Cardin emphasized that critical to the work of addressing hate is forming coalitions, pointing out that, “None of us are safe if any of us are unsafe.”

Unlike in other democratic countries, he said, the First Amendment provides ample protection to free speech to the inclusion of hate speech. But, he said, “Hate is an effort to give oxygen to people who believe that anyone who is different from them does not deserve the same opportunities.”

“There is nothing wrong with being for your country, but if you believe that your country welcomes only certain people, that’s dangerous. You don’t want to restrict who can speak, but you don’t want to let that go unchallenge,” he said.

“You have to say no, and you have to say no loudly. You don’t let it go without a strategy to counter it, and you develop an action plan.”

Dr.

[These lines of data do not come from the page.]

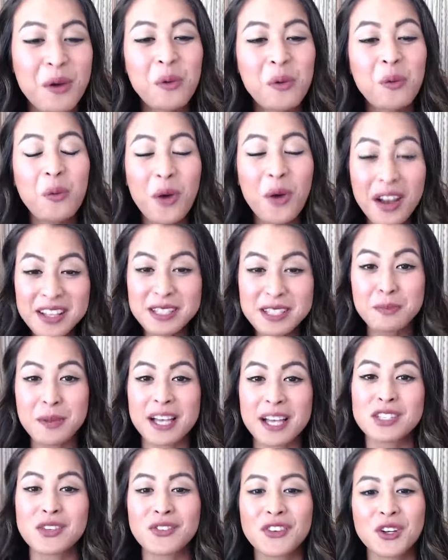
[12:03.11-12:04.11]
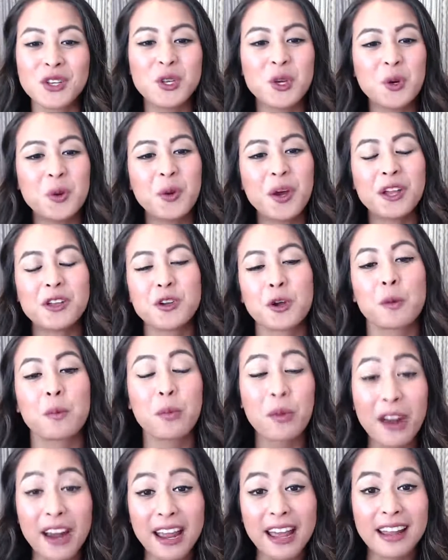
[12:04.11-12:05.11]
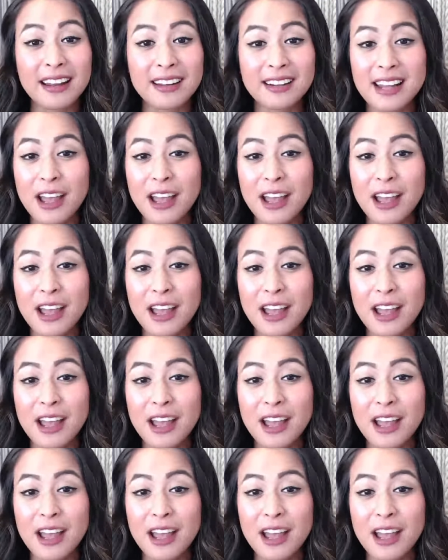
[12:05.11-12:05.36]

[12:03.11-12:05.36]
what's best for you and your brand.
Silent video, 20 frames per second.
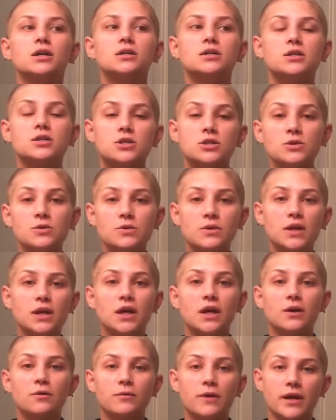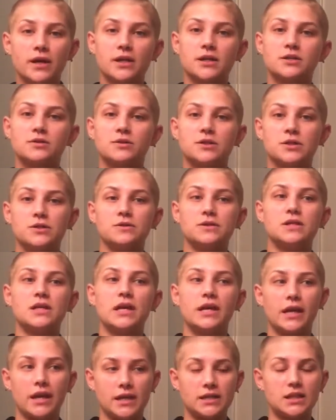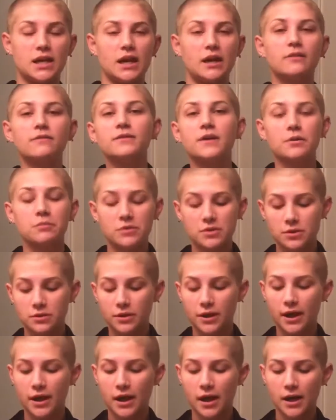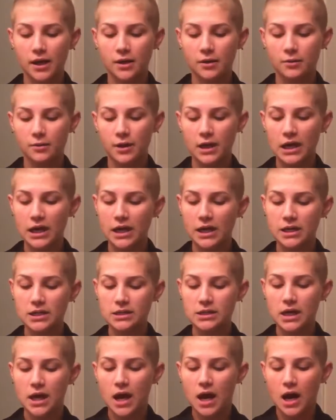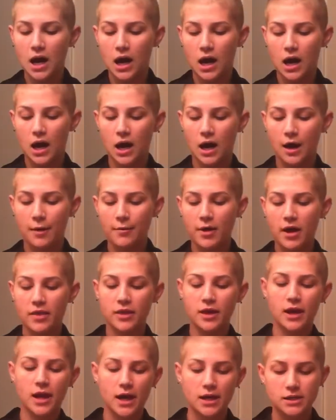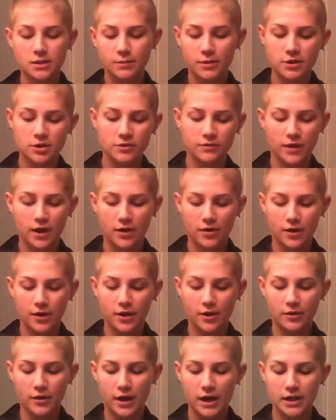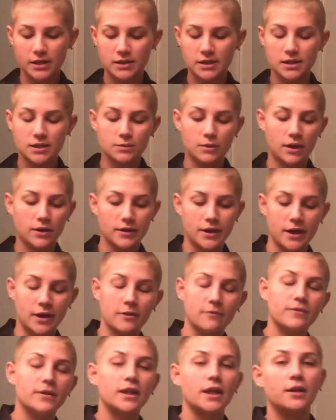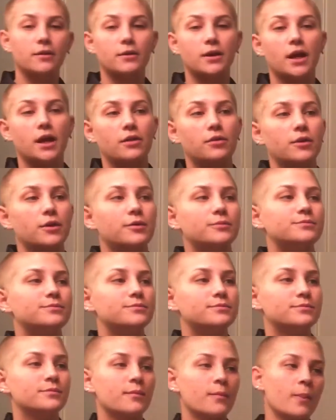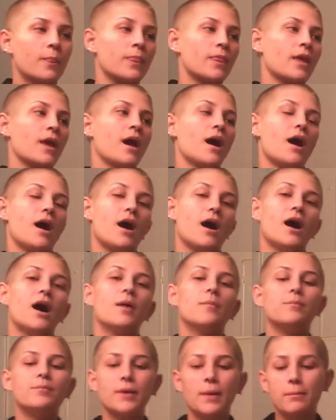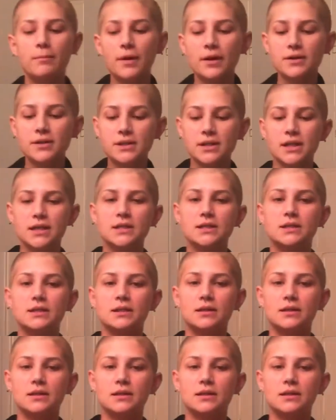soothing, redness reducing, anti-inflammatory ingredient. And then it has a bunch of other ingredients as well that I don't feel like reading through. But mostly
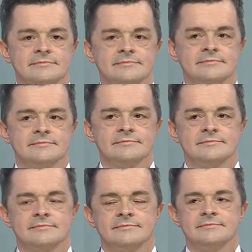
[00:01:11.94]

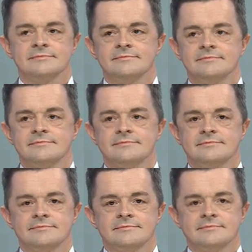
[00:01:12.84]

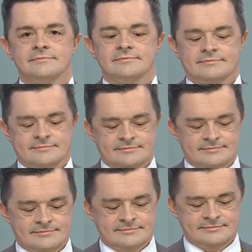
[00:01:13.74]

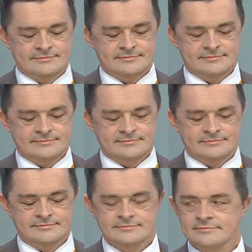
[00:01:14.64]

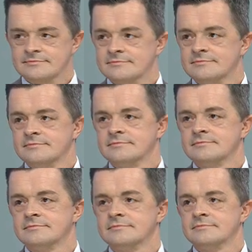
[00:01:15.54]

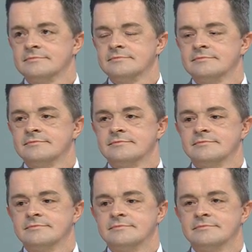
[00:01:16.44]

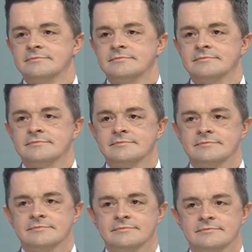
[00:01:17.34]

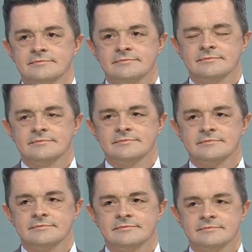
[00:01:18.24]

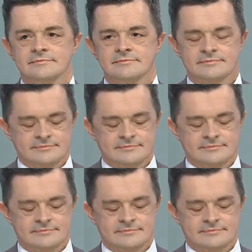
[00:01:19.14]
This person isn't speaking.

Cooper highlighted the difference and correlation between speech, conduct and the incitement to violence.

“If you don’t understand what’s happening, watch videos of people who have left hate groups,” she encouraged. She pointed to Don Black, a former Ku Klux Klan grand wizard and founder of the white nationalist website Stormfront, who credits the internet with growing his base.

“Stormfront is the largest hate group website in America,” Dr. Cooper said. “The internet is the hatemongers biggest tool. All they have to do is build a good website, or Facebook page. They no longer have to reveal themselves by recruiting in the supermarket.”

Speaking to the effects that hate and hate speech can have, Dr. Kirmani said, “Pay attention to the emotional injury that hate speech, hate acts and looks – threatening behaviors — can have. The emotional injury is sometimes worse than the physical.”

“Walk towards conversation,” Dr. Cooper urged, “instead of away from it. And never tell someone their opinion is wrong.”

“If you are a rabbi and a church or a mosque is bombed, speak out. Leadership needs to speak out,” said Cardin. “Don’t let it go unchallenged, and build coalitions, build interfaith groups.” Cardin urged attendees to reach out, and to hold more diversity events in order for people to better understand other communities. “Don’t ever give up your principles. Be involved. Be passionate. Listen to others. Engage. Build coalitions – we cannot let those who espouse hate divide us.”

Asked why it was important to cosponsor the evening’s discussion on hate, Howard Libit, executive director of the Baltimore Jewish Council, remarked, “We are seeing increasing numbers of hate incidents across communities, and the more we talk about it and confront it, and show our leaders that we are engaged, the more we will encourage people to stand up and fight it.”

“I am here tonight because hate speech on campus is an important and timely topic,” Jeremy Sanders, Program Manager in the University’s International Student and Scholar Office and Towson Hillel board member. “The panelists presented interesting perspectives, from philosophy to mass communications — and I particularly appreciate hearing from a U.S. senator. I think that as we hear and watch the news, it’s important to be aware of ways we can and must address hate speech.”

Jake M. Goodman, a senior majoring in political science, member of Hillel and a senator with the Student Government Association, said, “We had a hate group on campus last spring and as a university we are trying to figure out how to foster a more welcoming and inclusive environment on campus. We want people to work together and to be happy on this campus and I believe that we need more panels like these; not just for the Jewish community, but for other groups as well, particularly at a time when we have a hectic political system.”

“Having these conversations is a priority for us,” Lisa Bodziner told the JT after the panel discussion. “Hillel looks forward to working with the Jewish and Muslim interfaith group, as well as other initiatives that encourage coalition building.”